Python Blog


JavaScript Web Scraping with PhantomJS and Selenium

In my previous post, I described how to create data structures for scraping stock market data from the web, using Barron's as an example. Since the data we wanted to scrape from Barron's website was fully rendered in HTML, we could simply use BeautifulSoup on its own to extract the required content. However, BeautifulSoup alone will not work if the content is embedded in JavaScript. For this we need to use PhantomJS and Selenium.

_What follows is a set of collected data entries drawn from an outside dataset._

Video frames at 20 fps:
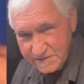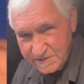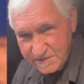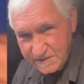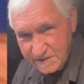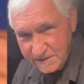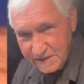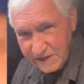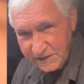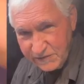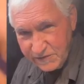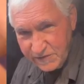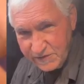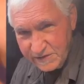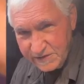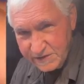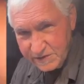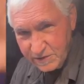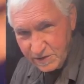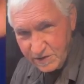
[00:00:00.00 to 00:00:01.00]

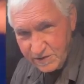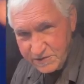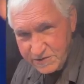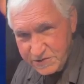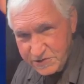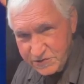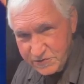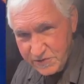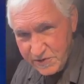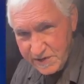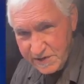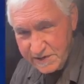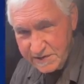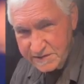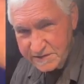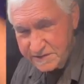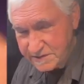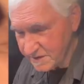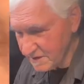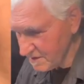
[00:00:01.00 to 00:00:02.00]
electrically to all the
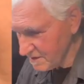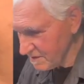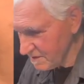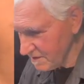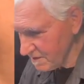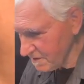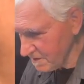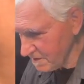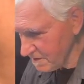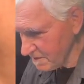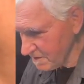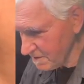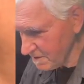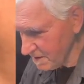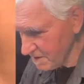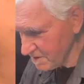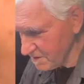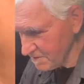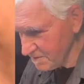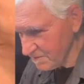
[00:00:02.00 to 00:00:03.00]
strings, and
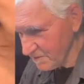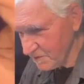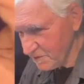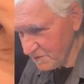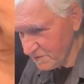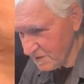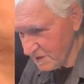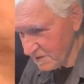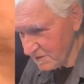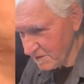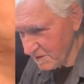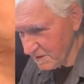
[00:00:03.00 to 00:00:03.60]
that's when you take your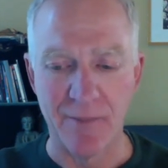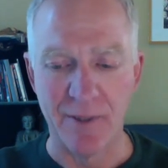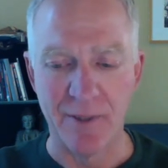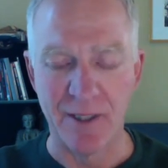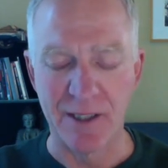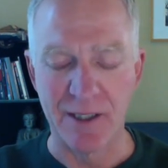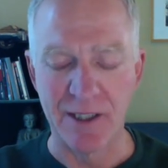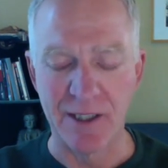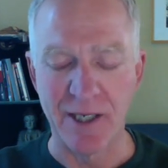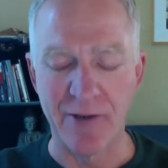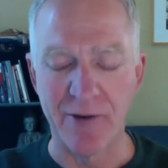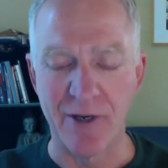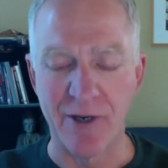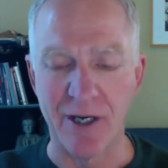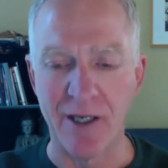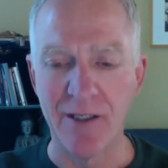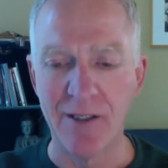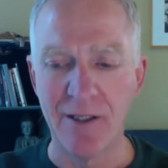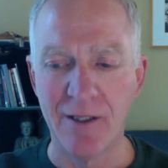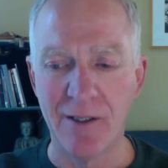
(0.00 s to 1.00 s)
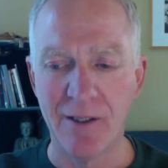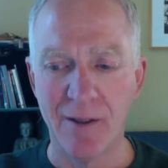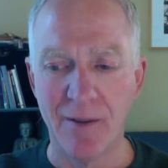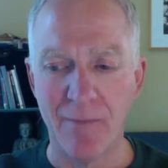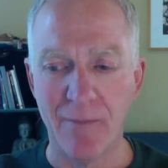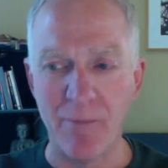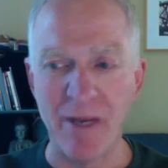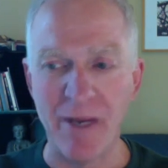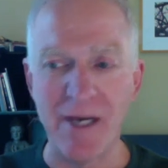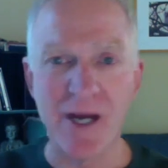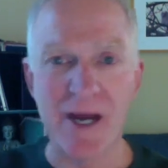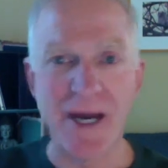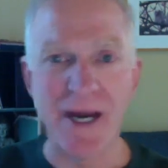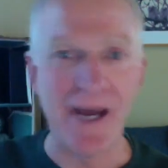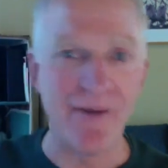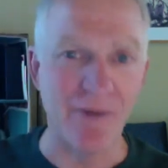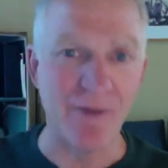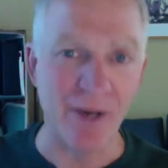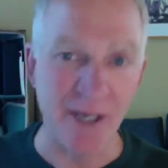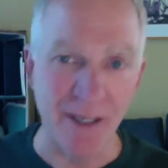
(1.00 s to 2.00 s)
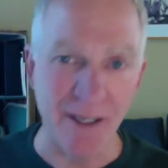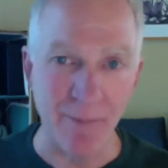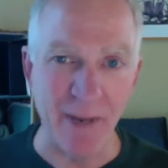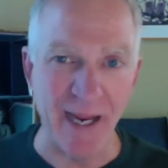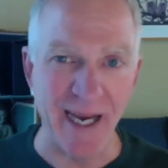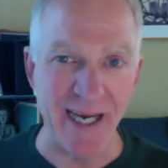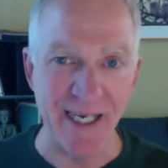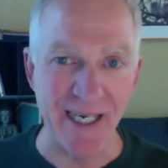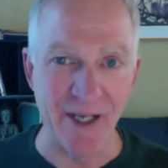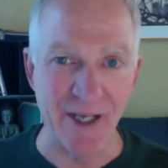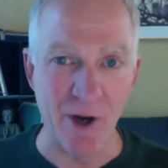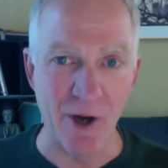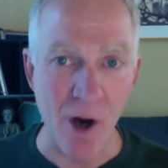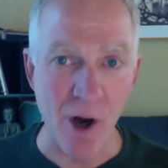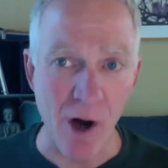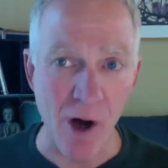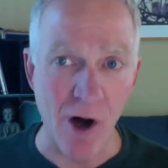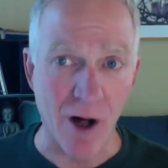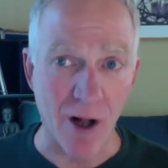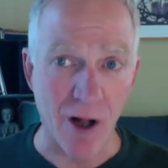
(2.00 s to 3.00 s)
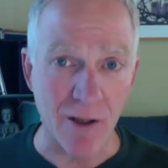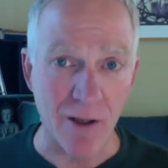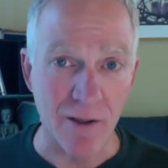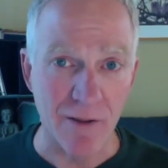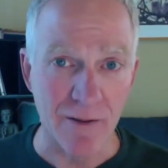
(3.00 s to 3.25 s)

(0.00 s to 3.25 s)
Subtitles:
etc., may not have any pain at all.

My primary motivation for this tutorial is that the documentation for Selenium and PhantomJS is quite convoluted, making a seemingly basic JavaScript scraping task seem complicated and non-intuitive. Once I was able to figure it out, however, I envisioned creating a sort of step-by-step "cheat sheet" that would enable others to pick this up relatively quickly, without having to bury themselves in a web of countless Google and Stack Overflow searches like I did. Before we begin, first install Selenium and PhantomJS from your terminal, using Brew:

$ pip install selenium
$ brew install phantomjs

Now that we have our required utilities set up, we need to inspect the HTML source code for the JavaScript-rendered site that we want to scrape. If you just try to view the source, you will only see the JavaScript sections added under the script tag. We need to inspect the source in order to see the JavaScript executed and loaded as HTML. Then we must navigate through the web of nested HTML tags in order to find the content we are looking for. The resulting HTML after JavaScript content is loaded is usually quite complex and intricate, much more so than a bare-bones HTML webpage (this makes intuitive sense, since JavaScript handles more complex tasks than those which can be done by HTML alone).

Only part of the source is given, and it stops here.